Мать значительно кивнула:
– Это очень мило с твоей стороны, но я никогда в это не поверю. Когда ты станешь матерью, ты поймешь.
Кади испытывала к ней более глубокое сочувствие, чем когда-либо. Она всегда думала, что разочаровала мать, будучи совсем на нее не похожей. Но оказалось, в глубине души они очень похожи. Они обе чувствовали огромную, невыразимую вину за то, что находится вне их контроля. Они проглотили одну и ту же каплю яда – наивность, нарциссизм или созависимость, – которая заставила их поверить, что они могут быть ответственны за счастье другого.
Они не могли.
Ее мать пережила самую страшную пытку, видя, как ее ребенок страдает и умирает у нее на глазах. Словно приговор. Но Кади надеялась, со временем мать поймет, что не имеет никакого отношения к болезни Эрика, и не могла руководить его выздоровлением, если он не позволил бы. И как бы ни была ужасна та ночь, как бы ей ни хотелось, чтобы ее матери не пришлось быть свидетелем этого, на каком-то уровне Кади была благодарна Эрику за то, что он взял ее с собой. В момент величайшего отчаяния он был не один. Он знал, что его мать и вся семья любили его, что в последний момент его жизни, даже во время самого жестокого поступка, его любили. Они все еще его любят.

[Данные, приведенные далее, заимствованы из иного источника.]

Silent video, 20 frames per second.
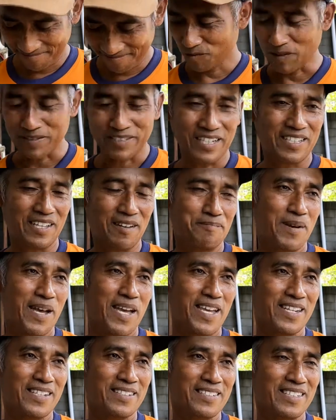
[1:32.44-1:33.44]
cuacanya
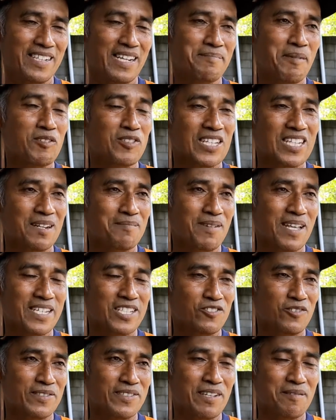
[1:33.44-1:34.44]
baik ini kan mau tanam
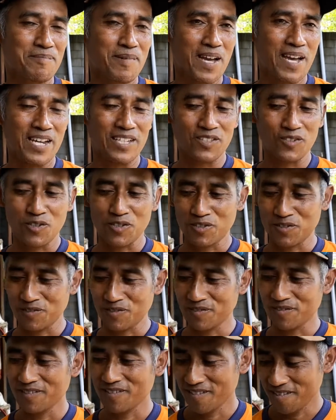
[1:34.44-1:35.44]
lagi oh, cuacanya gitu. baik terus
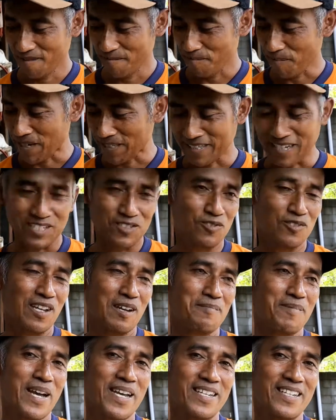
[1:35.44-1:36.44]
pasar Berger. juga
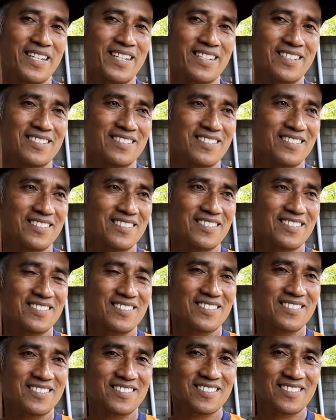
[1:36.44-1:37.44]
baik hmm.
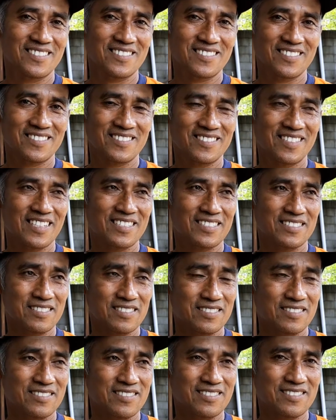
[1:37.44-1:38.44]
pak
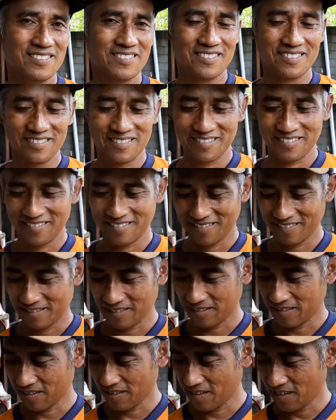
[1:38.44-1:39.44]
kendalanya apa pak tanam
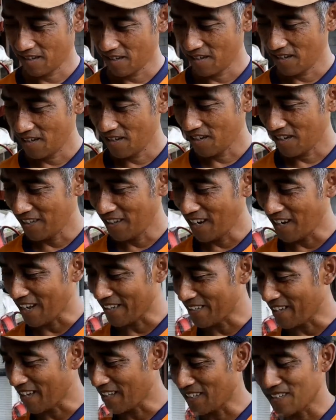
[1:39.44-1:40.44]
bang
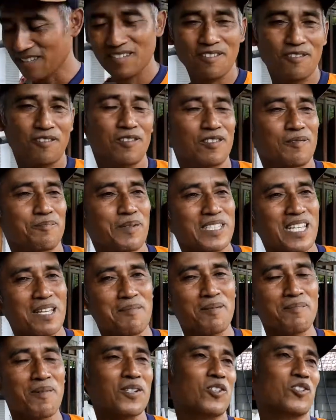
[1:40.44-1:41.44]
kendalanya
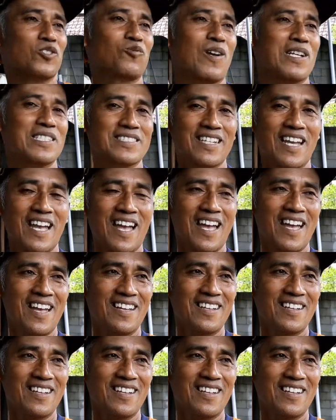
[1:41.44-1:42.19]
pertama pada cuaca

– Я его сестра. И я понимаю, потому что чувствовала то же самое.
Мать встретилась с ней взглядом, и Кади показалось, что они впервые ясно видят друг друга.
Затем дверь в комнату распахнулась, и появился отец, запыхавшийся и бледный, как привидение.
Отец снова покинул мероприятие в Болтон-Лэндинге и вернулся в Кембридж, как только мать позвонила ему и сказала, что Кади не пришла на ужин, просто на всякий случай. И единственный случай, которого он не мог предусмотреть, – это что его дочь едва пережила покушение на убийство. Он чуть с дороги не съехал, когда ему позвонили во второй раз и сказали, что их везут в «Скорой». Отец вернулся из Олбани в Кембридж в рекордное время.
Теперь он стоял рядом с больничной койкой Кади, по другую сторону от своей почти бывшей жены, и держал дочь за руку, защищая, пока она и ее мать рассказывали подробности последних трех часов.
– Поверить не могу, что это все случилось, – сказал он, когда они закончили. – И этот шпионский заговор, в который, по словам Эрика, он попал, правда?
– Если бы все было ложью, думаешь, она бы пыталась убить меня после того, как я сказала ей, что у меня есть доказательства? – ответила Кади.
Лицо отца покраснело, челюсти сжались.
– Я хочу ее убить. Я имею в виду, в юридическом смысле. Беру свои слова обратно, в обоих смыслах. Я уверен, что Прокоп уже вызвала адвоката, но у нее нет шансов ни по одному из обвинений – покушение на убийство и измену. Надеюсь, она сгниет в тюрьме. Сгниет!
Кади сжала руку отца. Она знала его достаточно хорошо, чтобы понять: гнев был способом перенаправить страх. А случившееся сегодня вечером чертовски его напугало.
– Какое доказательство ты нашла? – спросил он.
– На самом деле не доказательство. Я ошибалась, когда высказала ей все. На фотографиях Прокоп не было. – Кади глянула на мать: – Там была ты. Вот откуда я узнала, что ты была с Эриком в момент смерти.